Hace unos meses, una iniciativa pública llevó a la apertura de un centro documental en Bonn. Es el segundo museo cuyo fin es el de transmitir cómo era la vida cotidiana en la Alemania controlada hasta en sus más mínimos detalles por la Stasi, el servicio secreto de la dictadura comunista (y aconsejo una segunda obra de arte cinematográfica que recrea este aspecto en forma magnífica: “La vida de los otros”).
Esta iniciativa pública llega casi una década después de que un empresario con muy buen olfato para los negocios abriese el Museo de la RDA, el cual es hoy uno de los grandes centros de atracción para quienes viajan a Berlín, o viven allí. Las entradas facturadas demuestran el éxito, pues los visitantes superan el medio millón cada año.
Si bien los nostálgicos de la RDA parecieran ser muchos (“pensándolo bien”, se oye a veces, “a pesar de todo no estábamos tan mal”…), quienes realmente quisieran volver a vivir vigilados por la Stasi en un mundo de asfixiantes controles y agobiantes privaciones se contarían con los dedos de algunas pocas manos.
Una anécdota. Hace unos meses, haciendo mandados por el centro de Lund (mi ciudad en Suecia), me topé con un Trabant gris estacionado entre dos coches “normales”. Recordé inmediatamente los miles de Trabant de colores pálidos que transitaban dificultosamente las carreteras de la RDA cuando viajé allí en octubre de 1980. Se trata de un auto con dos cilindros y 26 caballos de fuerza (sic) al cual no se le modificó nada sustancial durante 30 años. Tenerlo era un sueño y para poder comprarlo había que anotarse y esperar hasta 15 años.
Fascinado, me detuve y comencé a sacarle fotos. De pronto apareció el propietario. Me contó que, al igual que muchos otros entusiastas y nostálgicos, había pagado “demasiado dinero” por algo que fue uno de los principales símbolos de la RDA. Pero reconoció que casi no lo usa, “pues no hay espalda que aguante”.

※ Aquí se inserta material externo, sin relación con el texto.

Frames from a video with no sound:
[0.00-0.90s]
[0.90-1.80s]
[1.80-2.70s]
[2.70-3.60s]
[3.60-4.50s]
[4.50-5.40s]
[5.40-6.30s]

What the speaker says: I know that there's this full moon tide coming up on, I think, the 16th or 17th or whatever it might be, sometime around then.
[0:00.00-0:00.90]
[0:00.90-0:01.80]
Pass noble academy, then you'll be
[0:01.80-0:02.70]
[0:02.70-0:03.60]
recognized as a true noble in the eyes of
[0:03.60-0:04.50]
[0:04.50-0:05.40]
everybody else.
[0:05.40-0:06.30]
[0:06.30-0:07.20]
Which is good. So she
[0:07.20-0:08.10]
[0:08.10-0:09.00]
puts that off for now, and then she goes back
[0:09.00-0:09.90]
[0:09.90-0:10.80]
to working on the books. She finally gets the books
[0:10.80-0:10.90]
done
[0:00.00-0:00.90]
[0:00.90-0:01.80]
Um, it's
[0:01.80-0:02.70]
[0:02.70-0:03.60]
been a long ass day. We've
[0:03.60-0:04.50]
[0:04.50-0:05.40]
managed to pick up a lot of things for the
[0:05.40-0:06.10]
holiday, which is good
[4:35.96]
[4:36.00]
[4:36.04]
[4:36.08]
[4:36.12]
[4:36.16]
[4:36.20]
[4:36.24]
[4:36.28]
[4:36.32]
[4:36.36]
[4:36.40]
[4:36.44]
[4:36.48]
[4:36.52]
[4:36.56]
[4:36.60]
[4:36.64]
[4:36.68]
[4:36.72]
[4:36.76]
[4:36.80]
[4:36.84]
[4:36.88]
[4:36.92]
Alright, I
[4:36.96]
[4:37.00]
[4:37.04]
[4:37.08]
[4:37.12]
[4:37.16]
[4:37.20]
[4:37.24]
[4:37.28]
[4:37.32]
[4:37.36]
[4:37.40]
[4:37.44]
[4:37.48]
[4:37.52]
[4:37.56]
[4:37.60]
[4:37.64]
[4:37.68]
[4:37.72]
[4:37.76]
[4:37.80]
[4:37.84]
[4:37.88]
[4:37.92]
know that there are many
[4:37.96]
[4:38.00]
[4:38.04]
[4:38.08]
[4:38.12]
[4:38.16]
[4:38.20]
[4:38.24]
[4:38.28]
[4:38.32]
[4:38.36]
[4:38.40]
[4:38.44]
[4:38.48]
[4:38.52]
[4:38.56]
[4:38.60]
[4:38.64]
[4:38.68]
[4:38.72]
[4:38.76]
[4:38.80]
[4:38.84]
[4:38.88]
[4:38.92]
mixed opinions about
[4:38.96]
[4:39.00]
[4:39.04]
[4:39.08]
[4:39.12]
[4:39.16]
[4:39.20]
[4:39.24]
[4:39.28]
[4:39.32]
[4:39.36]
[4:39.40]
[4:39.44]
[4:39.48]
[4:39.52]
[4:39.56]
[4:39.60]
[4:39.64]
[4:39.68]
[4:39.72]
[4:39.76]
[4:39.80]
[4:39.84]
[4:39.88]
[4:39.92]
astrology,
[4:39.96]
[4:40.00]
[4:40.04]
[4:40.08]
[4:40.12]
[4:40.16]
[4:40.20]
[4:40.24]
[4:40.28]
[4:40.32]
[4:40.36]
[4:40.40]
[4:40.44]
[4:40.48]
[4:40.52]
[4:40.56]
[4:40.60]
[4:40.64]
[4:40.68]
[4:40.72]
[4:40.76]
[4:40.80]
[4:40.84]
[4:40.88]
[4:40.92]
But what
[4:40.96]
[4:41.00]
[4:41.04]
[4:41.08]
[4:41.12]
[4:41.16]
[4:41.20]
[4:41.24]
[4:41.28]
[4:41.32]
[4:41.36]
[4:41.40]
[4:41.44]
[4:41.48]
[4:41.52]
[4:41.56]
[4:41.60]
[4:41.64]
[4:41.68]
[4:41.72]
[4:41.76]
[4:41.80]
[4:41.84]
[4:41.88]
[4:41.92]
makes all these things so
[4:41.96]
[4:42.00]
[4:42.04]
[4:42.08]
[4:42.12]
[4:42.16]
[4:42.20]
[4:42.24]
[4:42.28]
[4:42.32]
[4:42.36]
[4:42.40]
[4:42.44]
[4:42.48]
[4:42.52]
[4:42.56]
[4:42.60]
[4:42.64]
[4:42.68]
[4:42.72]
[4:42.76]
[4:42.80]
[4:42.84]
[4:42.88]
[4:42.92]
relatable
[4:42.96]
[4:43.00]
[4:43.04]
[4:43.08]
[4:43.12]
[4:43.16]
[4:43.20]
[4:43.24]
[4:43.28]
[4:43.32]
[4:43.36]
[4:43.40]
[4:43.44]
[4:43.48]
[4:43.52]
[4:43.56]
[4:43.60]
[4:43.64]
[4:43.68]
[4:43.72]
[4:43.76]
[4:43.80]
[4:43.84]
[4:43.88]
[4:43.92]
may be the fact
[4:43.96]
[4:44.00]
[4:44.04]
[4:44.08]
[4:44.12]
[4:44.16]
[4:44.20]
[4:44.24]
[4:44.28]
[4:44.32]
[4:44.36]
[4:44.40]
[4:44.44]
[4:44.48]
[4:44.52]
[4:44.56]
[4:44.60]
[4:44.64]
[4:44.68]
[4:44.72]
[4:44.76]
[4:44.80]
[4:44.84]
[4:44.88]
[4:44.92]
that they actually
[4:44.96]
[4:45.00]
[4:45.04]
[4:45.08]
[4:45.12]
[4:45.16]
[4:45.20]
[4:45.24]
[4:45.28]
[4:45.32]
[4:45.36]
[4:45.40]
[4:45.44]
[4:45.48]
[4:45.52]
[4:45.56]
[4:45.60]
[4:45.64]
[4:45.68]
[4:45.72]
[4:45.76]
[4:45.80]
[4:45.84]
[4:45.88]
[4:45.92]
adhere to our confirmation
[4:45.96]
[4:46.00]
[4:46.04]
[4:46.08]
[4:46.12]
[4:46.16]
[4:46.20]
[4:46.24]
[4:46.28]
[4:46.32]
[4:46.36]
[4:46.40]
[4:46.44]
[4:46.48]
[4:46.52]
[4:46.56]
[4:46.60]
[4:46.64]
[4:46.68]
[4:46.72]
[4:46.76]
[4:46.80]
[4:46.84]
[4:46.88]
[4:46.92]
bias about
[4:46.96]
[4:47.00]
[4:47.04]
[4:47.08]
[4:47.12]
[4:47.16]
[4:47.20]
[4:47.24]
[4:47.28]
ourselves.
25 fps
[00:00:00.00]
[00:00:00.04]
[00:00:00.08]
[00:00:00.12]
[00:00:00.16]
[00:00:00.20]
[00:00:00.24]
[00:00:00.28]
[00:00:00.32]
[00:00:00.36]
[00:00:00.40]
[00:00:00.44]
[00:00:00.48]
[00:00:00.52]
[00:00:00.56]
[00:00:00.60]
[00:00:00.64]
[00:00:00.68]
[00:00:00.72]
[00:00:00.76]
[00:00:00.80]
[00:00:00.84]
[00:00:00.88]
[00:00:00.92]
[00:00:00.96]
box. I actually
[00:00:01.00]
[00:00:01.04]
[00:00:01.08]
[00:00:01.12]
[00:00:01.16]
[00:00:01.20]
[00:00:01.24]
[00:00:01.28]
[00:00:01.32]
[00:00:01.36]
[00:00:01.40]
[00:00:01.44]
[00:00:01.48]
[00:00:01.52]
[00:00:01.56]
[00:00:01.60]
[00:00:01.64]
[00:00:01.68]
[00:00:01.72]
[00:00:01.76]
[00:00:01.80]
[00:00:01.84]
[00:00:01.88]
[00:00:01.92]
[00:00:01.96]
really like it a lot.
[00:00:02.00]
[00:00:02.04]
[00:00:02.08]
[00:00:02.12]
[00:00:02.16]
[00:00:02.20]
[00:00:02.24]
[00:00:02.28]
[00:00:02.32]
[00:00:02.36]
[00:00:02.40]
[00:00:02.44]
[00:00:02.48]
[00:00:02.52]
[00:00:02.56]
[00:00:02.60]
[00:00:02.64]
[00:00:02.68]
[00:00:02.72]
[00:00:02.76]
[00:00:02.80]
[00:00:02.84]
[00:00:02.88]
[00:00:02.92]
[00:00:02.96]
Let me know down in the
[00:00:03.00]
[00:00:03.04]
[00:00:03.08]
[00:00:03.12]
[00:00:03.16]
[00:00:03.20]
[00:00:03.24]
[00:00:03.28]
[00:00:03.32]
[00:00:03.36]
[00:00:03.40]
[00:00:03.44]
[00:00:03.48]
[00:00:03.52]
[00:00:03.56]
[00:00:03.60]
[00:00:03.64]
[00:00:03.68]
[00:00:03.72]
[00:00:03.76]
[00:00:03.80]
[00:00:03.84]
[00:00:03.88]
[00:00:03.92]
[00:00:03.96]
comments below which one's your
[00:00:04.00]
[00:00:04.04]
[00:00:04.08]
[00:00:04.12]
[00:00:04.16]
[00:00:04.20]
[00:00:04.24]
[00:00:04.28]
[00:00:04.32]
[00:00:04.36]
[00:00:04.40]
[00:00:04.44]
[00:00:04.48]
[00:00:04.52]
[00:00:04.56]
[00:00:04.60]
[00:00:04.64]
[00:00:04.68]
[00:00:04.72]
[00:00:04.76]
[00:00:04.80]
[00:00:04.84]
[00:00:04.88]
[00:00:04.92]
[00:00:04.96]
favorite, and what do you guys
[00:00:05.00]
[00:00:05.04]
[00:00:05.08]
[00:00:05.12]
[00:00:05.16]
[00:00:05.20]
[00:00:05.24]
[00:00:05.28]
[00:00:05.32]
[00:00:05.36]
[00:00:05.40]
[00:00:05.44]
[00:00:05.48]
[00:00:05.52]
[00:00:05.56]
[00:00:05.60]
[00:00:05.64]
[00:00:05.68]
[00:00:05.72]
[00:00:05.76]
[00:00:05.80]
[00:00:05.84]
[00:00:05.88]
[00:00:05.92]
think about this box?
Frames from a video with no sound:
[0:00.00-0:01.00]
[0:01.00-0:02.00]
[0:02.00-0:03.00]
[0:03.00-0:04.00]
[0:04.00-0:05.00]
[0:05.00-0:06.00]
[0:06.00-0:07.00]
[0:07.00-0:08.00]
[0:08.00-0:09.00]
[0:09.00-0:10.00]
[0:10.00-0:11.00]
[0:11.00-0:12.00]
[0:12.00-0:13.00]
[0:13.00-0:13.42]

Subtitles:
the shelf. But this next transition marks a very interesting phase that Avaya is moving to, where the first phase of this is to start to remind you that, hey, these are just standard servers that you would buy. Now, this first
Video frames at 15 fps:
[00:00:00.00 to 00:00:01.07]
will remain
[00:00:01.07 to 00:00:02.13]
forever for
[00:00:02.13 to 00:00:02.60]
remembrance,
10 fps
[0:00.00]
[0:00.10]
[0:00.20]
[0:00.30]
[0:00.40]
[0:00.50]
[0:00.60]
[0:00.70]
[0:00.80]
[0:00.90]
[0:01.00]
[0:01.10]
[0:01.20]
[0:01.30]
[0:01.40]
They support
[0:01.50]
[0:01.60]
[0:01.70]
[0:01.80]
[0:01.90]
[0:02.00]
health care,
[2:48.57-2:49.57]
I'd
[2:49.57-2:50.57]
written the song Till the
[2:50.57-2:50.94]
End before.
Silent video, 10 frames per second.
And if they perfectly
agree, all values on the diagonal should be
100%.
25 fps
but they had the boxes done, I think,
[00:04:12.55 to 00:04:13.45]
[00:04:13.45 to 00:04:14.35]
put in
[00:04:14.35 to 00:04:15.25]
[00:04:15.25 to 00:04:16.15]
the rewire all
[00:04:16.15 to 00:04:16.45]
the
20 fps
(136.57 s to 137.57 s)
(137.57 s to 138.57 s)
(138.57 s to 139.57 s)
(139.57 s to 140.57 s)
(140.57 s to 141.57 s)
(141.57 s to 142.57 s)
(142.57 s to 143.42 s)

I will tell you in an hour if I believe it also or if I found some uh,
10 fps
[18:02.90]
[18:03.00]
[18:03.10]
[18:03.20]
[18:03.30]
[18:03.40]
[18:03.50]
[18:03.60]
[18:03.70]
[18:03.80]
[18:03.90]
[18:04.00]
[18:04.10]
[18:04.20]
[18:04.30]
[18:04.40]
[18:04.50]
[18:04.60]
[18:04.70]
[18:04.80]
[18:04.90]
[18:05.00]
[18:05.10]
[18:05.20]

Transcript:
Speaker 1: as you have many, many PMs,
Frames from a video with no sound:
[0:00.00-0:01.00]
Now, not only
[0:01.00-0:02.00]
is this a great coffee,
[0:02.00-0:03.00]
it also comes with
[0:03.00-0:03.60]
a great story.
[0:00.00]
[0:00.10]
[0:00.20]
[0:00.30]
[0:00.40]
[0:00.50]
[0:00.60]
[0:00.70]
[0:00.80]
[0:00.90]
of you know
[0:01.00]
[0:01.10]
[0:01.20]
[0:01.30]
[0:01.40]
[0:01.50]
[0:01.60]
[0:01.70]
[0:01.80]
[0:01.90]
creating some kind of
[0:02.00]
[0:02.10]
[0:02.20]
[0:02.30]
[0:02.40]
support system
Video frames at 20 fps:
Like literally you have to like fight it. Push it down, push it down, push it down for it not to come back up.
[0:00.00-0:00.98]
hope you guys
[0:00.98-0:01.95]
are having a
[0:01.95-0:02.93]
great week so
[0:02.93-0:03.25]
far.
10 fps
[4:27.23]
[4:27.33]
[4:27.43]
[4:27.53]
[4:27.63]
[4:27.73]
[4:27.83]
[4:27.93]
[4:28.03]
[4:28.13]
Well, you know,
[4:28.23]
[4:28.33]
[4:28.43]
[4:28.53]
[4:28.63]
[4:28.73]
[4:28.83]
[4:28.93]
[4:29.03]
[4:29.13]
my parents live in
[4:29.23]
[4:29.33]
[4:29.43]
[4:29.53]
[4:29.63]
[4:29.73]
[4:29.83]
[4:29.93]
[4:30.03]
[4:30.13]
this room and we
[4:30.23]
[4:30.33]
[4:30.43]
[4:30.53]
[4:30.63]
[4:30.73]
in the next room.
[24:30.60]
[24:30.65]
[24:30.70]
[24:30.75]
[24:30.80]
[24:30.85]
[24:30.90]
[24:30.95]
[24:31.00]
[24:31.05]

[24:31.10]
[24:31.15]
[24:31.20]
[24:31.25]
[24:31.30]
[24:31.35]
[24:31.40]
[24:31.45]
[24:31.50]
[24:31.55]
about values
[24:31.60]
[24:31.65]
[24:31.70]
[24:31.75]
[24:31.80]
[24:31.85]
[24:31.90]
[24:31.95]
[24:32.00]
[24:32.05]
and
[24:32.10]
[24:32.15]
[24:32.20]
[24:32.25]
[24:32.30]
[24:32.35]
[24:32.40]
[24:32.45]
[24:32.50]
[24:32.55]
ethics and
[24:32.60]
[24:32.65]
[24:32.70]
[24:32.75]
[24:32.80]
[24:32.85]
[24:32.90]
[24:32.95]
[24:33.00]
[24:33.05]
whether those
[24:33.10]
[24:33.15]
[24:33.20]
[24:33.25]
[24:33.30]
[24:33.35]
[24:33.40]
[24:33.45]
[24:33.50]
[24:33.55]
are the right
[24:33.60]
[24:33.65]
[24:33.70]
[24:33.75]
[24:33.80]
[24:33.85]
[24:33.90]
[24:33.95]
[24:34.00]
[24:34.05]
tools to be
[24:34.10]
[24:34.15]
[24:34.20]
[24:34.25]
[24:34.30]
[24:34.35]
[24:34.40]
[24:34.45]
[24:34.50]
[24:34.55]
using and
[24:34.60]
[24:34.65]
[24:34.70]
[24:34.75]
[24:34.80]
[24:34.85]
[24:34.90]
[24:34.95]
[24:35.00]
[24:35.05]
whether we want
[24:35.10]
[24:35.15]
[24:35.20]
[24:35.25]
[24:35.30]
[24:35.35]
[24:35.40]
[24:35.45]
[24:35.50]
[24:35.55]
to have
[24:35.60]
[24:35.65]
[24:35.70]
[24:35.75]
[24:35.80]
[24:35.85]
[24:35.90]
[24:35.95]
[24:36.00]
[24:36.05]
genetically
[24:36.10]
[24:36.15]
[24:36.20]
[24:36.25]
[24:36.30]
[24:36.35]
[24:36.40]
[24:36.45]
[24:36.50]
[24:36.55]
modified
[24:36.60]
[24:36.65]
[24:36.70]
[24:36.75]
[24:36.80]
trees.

Una cosa es pues el recuerdo idealizado de un ayer falsamente dorado y otra muy otra la cruel y concreta realidad. Tal como lo muestra Weissensee (una ambiciosa serie televisiva sobre la vida en la RDA, en la cual las relaciones de amor prohibido chocan con las estructuras del poder, con la moral “revolucionaria” y con las ambiciones de carrera en el aparato político-militar), los 17 millones de habitantes del satélite alemán de Moscú vivían en una especie de pecera, en la cual cada movimiento que hacían era estudiado a fondo por una red de espionaje que, hoy lo sabemos en todos sus detalles, incluía en su interminable planilla a personas “libres de toda sospecha”.
Fue cuando leí sobre estos dos museos alemanes que pensé que la idea general de esas iniciativas podría ser muy útil en nuestro desvencijado y maltratado Uruguay. ¿Por qué no abrir un espacio para recrear la vida en la vieja, extinta y enterrada Suiza de América? Sería bueno hacerlo a la brevedad, antes de que el acelerado deterioro del patrimonio humano y cultural lo convierta en un imposible.
Mediante documentos, fotos, bandas sonoras y ambientes interiores y exteriores, y explotando a fondo las posibilidades que nos brinda la tecnología de la información, se podría regenerar la vida cotidiana en el Uruguay de los años dorados. Después de todo, se trata de un período de poco más de cuatro décadas (lo mismo que duró la RDA).
Aún se está a tiempo. Aún quedan sobrevivientes de aquellas épocas pasadas, cuyos testimonios son valiosísimos. Aún hay restos materiales en pie. De no hacerse ahora, el vertiginoso proceso de decadencia en el cual ha entrado la República hará, dentro de poco tiempo, indefectiblemente imposible esta empresa.
Quizás, si las autoridades no son mezquinas, se podrían reservar algunas manzanas de Montevideo en donde ambientar el Museo que aquí propongo. Tal vez en alguna parte de Punta Carretas o del Malvín viejo (el centro ya está totalmente perdido para estos fines) sea posible crear una suerte de Parque Jurásico de la prometedora y vigorosa nación que Uruguay llegó a ser hasta hace poco más de 60 años, antes de caer en el abismo.
El desafío me parece tan fascinante como necesario.